The new Consumer Protection Act, 2019 came into force on 20th July 2020 and it will empower consumers and help them in protecting their rights through its various notified rules and provisions.
The new act will be swift and less time consuming compared to the older Consumer Protection Act, 1986 in which single-point access to justice was given making it a time-consuming exercise.
The old act provided for a three-tier consumer dispute redressal machinery at the National (National Consumer Disputes Redressal Commission), State and District levels.
The Consumer Protection Act, 2019 establishes the Central Consumer Protection Authority (CCPA) whose primary objective will be to promote, protect and enforce the rights of consumers.
It is empowered to:
Conduct investigations into violations of consumer rights and institute complaints/prosecution.
Order recall of unsafe goods and services.
Order discontinuance of unfair trade practices and misleading advertisements.
Impose penalties on manufacturers/endorsers/publishers of misleading advertisements.
Rules on E-commerce and Unfair Trade Practices: The government will notify the Consumer Protection (E-commerce) Rules, 2020 under the Act whose broad provisions are given below.

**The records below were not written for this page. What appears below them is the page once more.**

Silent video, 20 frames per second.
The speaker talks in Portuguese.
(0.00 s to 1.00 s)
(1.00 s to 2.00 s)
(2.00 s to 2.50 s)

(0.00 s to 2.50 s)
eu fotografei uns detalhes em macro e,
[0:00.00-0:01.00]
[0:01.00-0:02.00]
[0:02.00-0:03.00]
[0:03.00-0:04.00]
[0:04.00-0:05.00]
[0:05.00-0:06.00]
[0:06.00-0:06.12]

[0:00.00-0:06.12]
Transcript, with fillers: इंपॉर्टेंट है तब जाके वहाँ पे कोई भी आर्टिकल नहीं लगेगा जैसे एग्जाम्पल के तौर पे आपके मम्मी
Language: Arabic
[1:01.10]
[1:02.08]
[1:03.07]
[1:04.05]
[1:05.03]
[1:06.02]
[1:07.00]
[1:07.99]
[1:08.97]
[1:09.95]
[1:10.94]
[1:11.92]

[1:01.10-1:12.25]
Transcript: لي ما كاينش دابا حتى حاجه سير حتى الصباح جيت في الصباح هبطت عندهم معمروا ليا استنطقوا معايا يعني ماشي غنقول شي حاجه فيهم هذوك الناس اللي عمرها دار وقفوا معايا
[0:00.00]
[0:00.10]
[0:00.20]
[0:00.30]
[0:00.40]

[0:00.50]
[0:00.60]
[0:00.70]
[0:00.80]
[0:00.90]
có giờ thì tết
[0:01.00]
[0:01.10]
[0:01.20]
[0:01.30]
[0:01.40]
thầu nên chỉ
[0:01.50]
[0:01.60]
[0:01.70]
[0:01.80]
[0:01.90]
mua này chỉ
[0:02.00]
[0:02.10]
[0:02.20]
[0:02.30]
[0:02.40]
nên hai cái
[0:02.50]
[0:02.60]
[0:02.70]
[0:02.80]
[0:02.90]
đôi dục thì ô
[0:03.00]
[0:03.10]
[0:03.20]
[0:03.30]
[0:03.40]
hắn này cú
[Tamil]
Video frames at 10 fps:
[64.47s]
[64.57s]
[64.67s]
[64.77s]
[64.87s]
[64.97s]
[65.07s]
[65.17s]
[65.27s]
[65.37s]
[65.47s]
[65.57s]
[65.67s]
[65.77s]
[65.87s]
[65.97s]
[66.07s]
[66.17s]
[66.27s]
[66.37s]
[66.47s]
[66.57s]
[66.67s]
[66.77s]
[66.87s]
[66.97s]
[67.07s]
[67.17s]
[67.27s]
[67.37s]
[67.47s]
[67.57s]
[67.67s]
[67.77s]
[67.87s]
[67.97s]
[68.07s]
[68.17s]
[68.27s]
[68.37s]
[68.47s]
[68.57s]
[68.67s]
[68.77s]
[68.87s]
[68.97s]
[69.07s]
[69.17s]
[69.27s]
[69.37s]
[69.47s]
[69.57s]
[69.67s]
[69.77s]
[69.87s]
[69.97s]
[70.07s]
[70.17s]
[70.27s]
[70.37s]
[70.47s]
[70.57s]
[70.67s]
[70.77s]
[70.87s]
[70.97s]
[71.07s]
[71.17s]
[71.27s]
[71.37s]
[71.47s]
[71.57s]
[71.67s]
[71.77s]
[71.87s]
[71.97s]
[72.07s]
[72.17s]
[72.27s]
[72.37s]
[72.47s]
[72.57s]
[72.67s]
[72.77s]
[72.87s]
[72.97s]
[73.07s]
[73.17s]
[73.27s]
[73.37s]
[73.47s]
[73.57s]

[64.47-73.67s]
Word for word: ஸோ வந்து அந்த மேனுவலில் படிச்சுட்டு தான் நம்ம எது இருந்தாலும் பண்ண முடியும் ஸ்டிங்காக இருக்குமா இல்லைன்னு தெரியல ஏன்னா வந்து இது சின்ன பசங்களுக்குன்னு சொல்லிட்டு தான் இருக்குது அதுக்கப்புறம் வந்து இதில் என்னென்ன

E-commerce entities are required to provide information to consumers, relating to return, refund, exchange, warranty and guarantee, delivery and shipment, modes of payment, grievance redressal mechanism, payment methods, security of payment methods, charge-back options and country of origin.
These are necessary for enabling the consumer to make an informed decision at the pre-purchase stage.
These platforms will have to acknowledge the receipt of any consumer complaint within 48 hours and redress the complaint within one month from the date of receipt. They will also have to appoint a grievance officer for consumer grievance redressal.
The Consumer Protection (E-commerce) Rules, 2020 are mandatory and are not advisories.
Sellers cannot refuse to take back goods or withdraw services or refuse refunds, if such goods or services are defective, deficient, delivered late, or if they do not meet the description on the platform.
The rules also prohibit the e-commerce companies from manipulating the price of the goods or services to gain unreasonable profit through unjustified prices.